Fashion
How the flamenco dress is evolving with fashion
The garment, which has its roots in ‘majo’ costumes ‘worn by working class people’ in Spain, has inspired big name designers like Christian Dior
Luis Fernandez’s workshop in Seville’s Old City is buzzing with customers who have come to try on his dazzling array of flamenco dresses, their vibrant fabrics replete with voluptuous ruffles and polka dots.
Flamenco fashion hits its annual peak in springtime when towns and cities across Spain’s southern Andalusia region hold their annual week-long ferias, when everyone puts on their finery to go out and eat, drink and dance into the small hours.
One customer is Virginia Cuaresma. Under the watchful eye of the designer, pins at the ready to make any necessary adjustment, she stands before the mirror in a traditional midnight blue gown, ruffles adorning the skirt and the sleeves.
Then she tries one in aquamarine, twinned with an embroidered fringed shawl in the same colour. Then a more modern styled red dress, which leaves a lot of skin on show.
“Right now, everything is in chaos, we’re up to our eyes… these are the last few fittings” before the clients return to collect their gowns “and enjoy the feria,” Fernandez told AFP, referring to this southern city’s prestigious fair which attracts hundreds of thousands of visitors and this year runs from April 14 to 20.
The most traditional design, which dates back more than 100 years, is a floor-length dress which is closely fitted to the thigh, fishtailing out in a ruffled skirt and matching ruffles on the sleeves.
To complement the dress, women accessorise, wearing a fringed shawl round the shoulders, earrings and bracelets, their hair pulled up in a bun and pinned with a comb with a single flower in an ensemble that has become the image of Andalusia and even used abroad as a symbol of Spain.
“The flamenco dress brings out what’s most beautiful in a woman,” explains Fernandez, pointing to the wide neckline and “hourglass silhouette” which highlights the contrast between the narrow waist and the hips and bust, in a style that’s “very flattering” and makes the wearer look “beautiful”.
“When I chose a dress to go to the feria, I look for something that will enhance my female figure, says Cuaresma, a 34-year-old geographer with a dark complexion and long dark hair.
For her, dressing up for the feria is a way of “carrying on Andalusian traditions” and connecting with her late grandmother Virginia, who used to sew flamenco dresses when she was a child.
A style evolution
A Seville native who grew up loving the fair, Fernandez started working as a designer in 2012 alongside fellow couturier Manuel Jurado, and from the start he knew he wanted to make flamenco dresses.
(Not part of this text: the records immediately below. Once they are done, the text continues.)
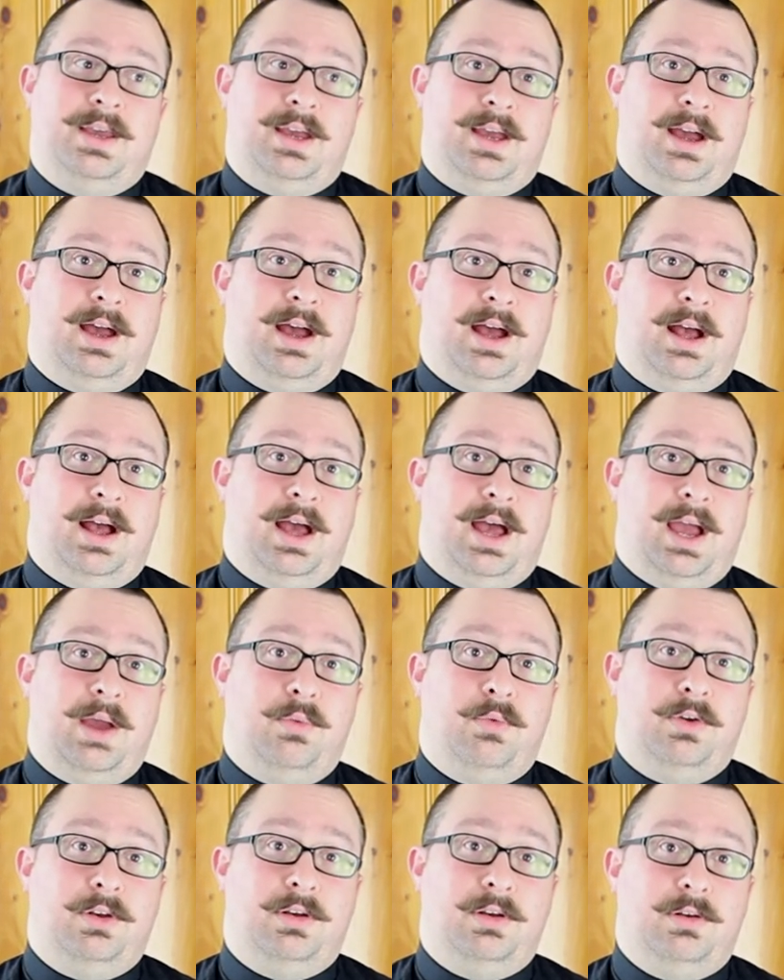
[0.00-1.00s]
I
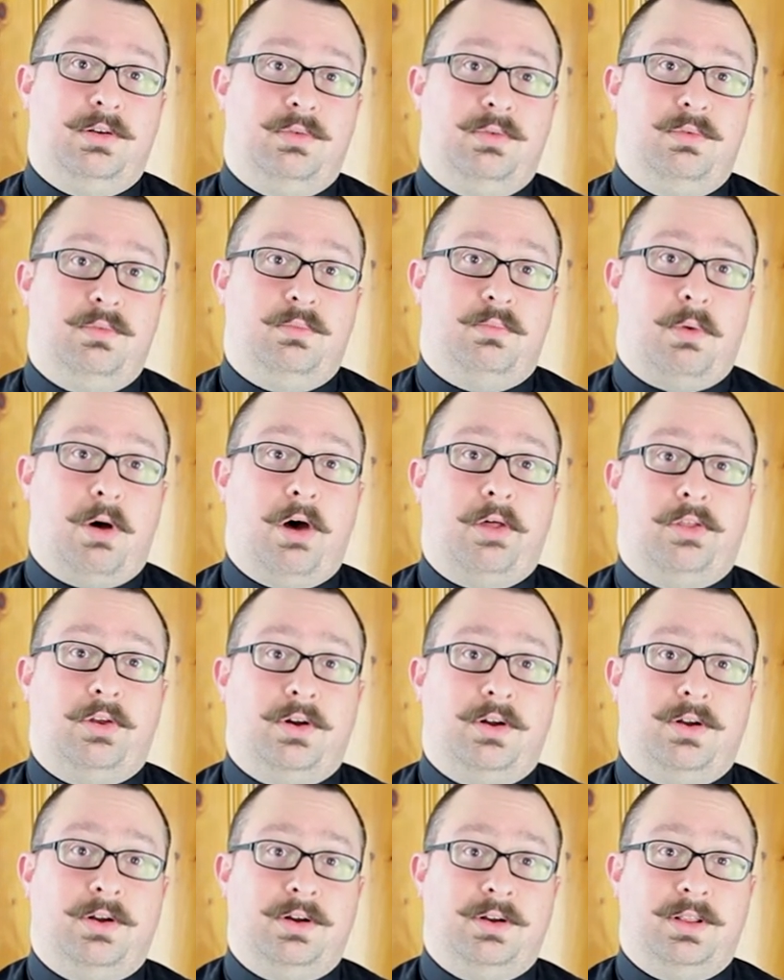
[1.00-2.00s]
wouldn't
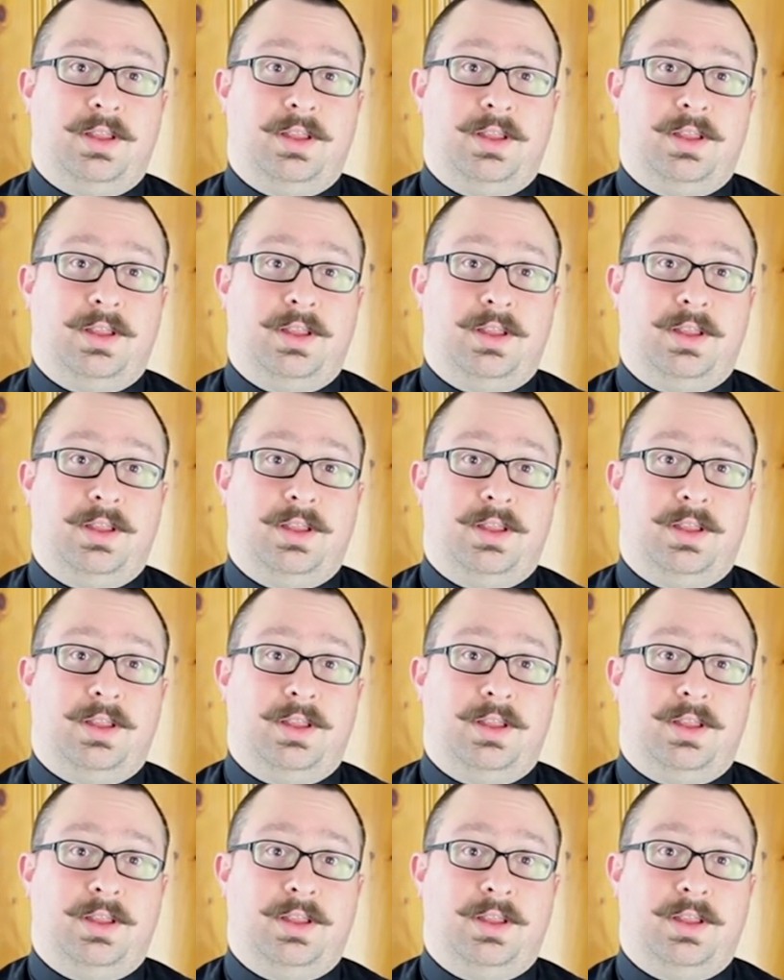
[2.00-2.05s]
bother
For him, it is a unique regional costume “that evolves with fashion and the only one which incorporates new trends,” he says with pride.
The garment has its roots in so-called “majo” costumes “worn by working class people” in Spain in the late 18th and early 19th centuries and often captured in the paintings of Spanish master Goya, explained anthropologist Rosa Maria Martinez Moreno, who wrote a book called “El Traje de Flamenca (“The Flamenco Dress”).
With the start of the Seville fairs in the middle of the 19th century, the style began to be adopted by the wealthy classes at a time when there was a pushback against all things French, including its aristocratic fashions.
Thrown into the mix was the dress of the gypsy women who sold doughnuts at the fair and who wore dresses and skirts adorned with ruffles.
By the 20th century, the flamenco dress had evolved into its current form and become popular, thanks largely to the growth of flamenco as an art form and the expansion of schools teaching this Andalusian dance form, which women often learn to perform at the fairs, Martinez Moreno said.
Image of Spain
During the 1960s, the dictatorship of General Francisco Franco set out to “sell Spain as a tourist attraction” and to do so used “popular stereotypes” such as the flamenco dress which “began to be recognised as the image of Spanishness” abroad, she adds.
In recent years Andalusian dress has inspired big name designers such as Christian Dior, who in 2022 showcased a new collection in Seville’s iconic Plaza de Espana.
Fernandez says the sector in Seville has become more professional with designers who follow “the trends from Paris and Milan”, and who have since 1995 staged a yearly international flamenco fashion show in the city.
An outfit from an atelier like the one Fernandez runs can range from several hundred euros to over one thousand.
But there are cheaper options today in an era where fashion has become more accessible.
That is a relief for women like Cuaresma, who says she usually buys “at least” one flamenco dress each year because for the fair, or at least the opening day, “we don’t like to repeat” the same outfit worn in previous years.